#### [Data extract]
= Beginning of Section =
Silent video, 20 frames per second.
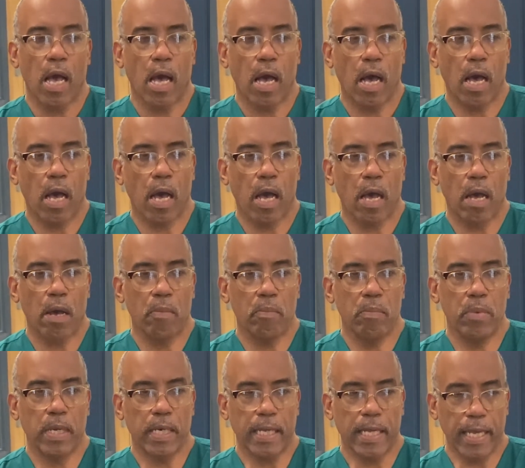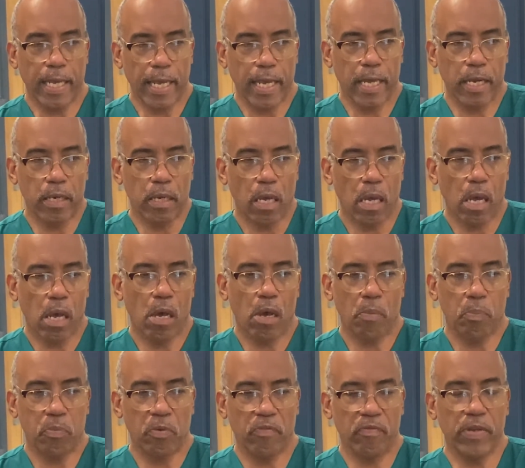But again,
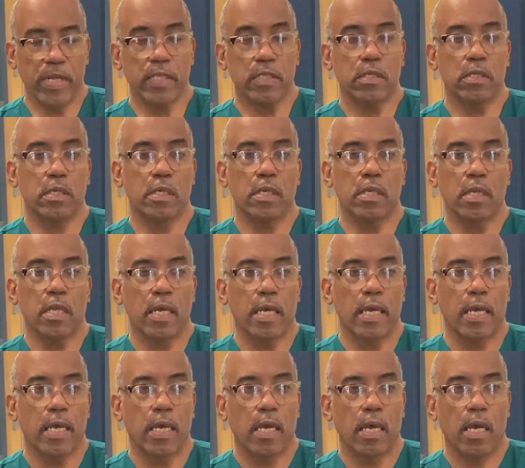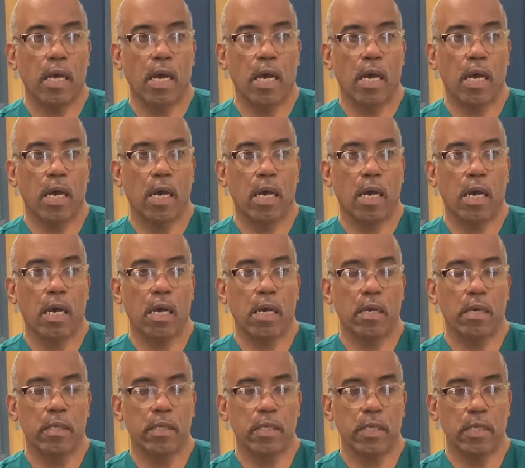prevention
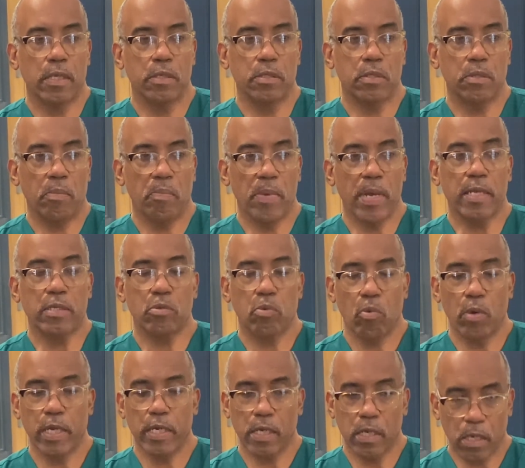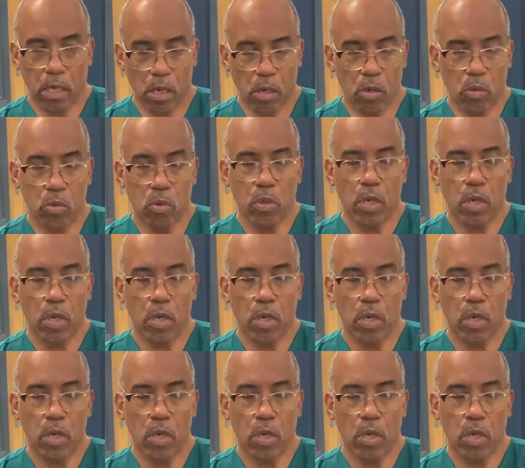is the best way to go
= End of Section =
= Beginning of Section =
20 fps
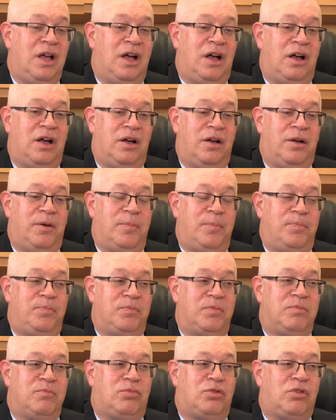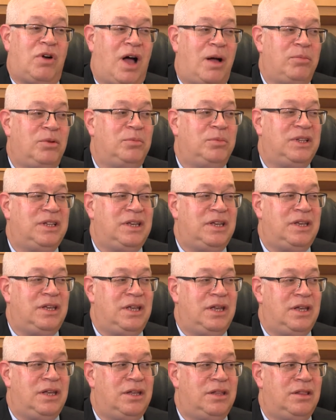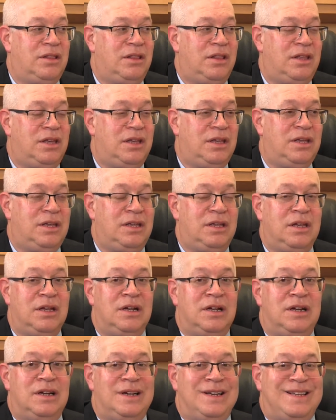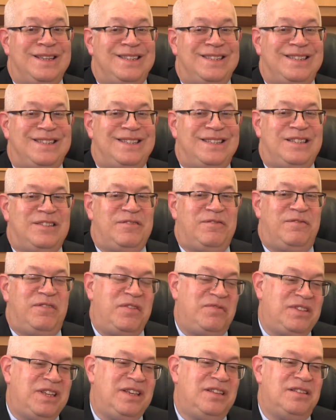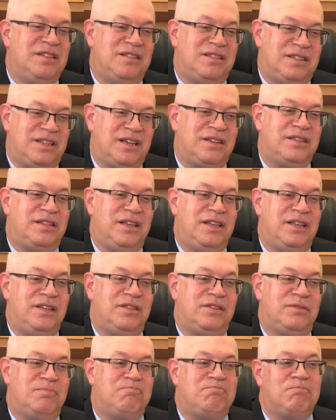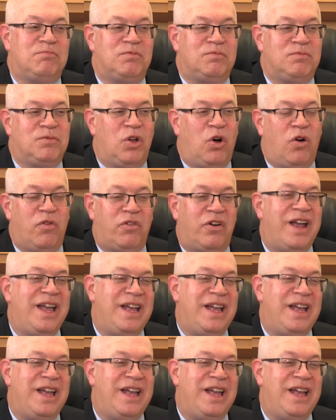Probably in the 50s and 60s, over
= End of Section =
= Beginning of Section =
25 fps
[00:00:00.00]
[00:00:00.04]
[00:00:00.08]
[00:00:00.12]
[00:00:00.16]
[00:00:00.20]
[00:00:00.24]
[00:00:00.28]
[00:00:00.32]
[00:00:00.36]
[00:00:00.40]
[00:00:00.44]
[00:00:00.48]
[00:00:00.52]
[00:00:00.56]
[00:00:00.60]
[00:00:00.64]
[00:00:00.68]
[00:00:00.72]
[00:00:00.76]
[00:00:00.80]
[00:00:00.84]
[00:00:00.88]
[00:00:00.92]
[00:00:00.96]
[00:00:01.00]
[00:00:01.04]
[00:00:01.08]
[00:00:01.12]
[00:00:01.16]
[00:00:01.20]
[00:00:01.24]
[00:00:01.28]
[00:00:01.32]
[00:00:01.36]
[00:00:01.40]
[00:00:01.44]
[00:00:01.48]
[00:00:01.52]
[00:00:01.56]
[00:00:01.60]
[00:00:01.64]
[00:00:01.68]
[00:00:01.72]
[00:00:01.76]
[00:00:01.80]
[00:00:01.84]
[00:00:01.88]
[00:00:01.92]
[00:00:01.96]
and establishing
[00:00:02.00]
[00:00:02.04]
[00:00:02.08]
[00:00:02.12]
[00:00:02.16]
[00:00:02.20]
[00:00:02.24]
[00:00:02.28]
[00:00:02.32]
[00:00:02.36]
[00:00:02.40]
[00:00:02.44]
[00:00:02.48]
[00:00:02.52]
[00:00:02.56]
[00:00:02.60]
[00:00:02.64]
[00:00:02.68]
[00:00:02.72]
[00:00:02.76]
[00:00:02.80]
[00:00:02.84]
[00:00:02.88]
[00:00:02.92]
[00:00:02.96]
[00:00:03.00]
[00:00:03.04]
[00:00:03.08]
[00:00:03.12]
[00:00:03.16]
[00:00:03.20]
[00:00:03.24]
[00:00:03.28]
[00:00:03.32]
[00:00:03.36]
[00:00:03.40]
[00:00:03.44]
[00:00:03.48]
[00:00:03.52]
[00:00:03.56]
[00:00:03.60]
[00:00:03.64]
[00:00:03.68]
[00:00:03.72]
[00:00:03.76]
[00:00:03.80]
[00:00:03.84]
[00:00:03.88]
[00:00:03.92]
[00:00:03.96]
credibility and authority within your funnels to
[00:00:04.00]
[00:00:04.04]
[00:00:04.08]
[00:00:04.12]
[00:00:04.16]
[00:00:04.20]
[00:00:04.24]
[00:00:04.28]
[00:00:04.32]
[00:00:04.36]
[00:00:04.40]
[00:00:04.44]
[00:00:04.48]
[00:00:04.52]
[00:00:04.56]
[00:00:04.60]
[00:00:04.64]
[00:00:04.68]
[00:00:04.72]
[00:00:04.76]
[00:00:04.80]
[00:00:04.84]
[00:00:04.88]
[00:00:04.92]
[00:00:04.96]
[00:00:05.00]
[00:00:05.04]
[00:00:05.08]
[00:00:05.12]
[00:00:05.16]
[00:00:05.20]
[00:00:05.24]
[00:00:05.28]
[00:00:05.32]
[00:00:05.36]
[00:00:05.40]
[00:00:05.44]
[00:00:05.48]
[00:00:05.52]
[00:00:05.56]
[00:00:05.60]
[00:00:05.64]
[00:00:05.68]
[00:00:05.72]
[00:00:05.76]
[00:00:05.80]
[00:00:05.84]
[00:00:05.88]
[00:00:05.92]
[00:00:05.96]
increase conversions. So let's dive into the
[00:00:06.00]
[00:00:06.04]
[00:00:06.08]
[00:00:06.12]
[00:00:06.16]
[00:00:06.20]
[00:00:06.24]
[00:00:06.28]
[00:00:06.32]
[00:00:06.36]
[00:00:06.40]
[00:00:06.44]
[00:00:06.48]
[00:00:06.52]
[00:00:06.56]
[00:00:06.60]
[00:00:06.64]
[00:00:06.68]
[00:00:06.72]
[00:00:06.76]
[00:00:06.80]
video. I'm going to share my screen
= End of Section =
#### [Work task]
All lines in the listing above from the line containing "[00:00:02.40]" to the line containing "[00:00:03.44]", inclusive, should be retyped exactly; no other lines should appear.

#### [Exercise solution]
[00:00:02.40]
[00:00:02.44]
[00:00:02.48]
[00:00:02.52]
[00:00:02.56]
[00:00:02.60]
[00:00:02.64]
[00:00:02.68]
[00:00:02.72]
[00:00:02.76]
[00:00:02.80]
[00:00:02.84]
[00:00:02.88]
[00:00:02.92]
[00:00:02.96]
[00:00:03.00]
[00:00:03.04]
[00:00:03.08]
[00:00:03.12]
[00:00:03.16]
[00:00:03.20]
[00:00:03.24]
[00:00:03.28]
[00:00:03.32]
[00:00:03.36]
[00:00:03.40]
[00:00:03.44]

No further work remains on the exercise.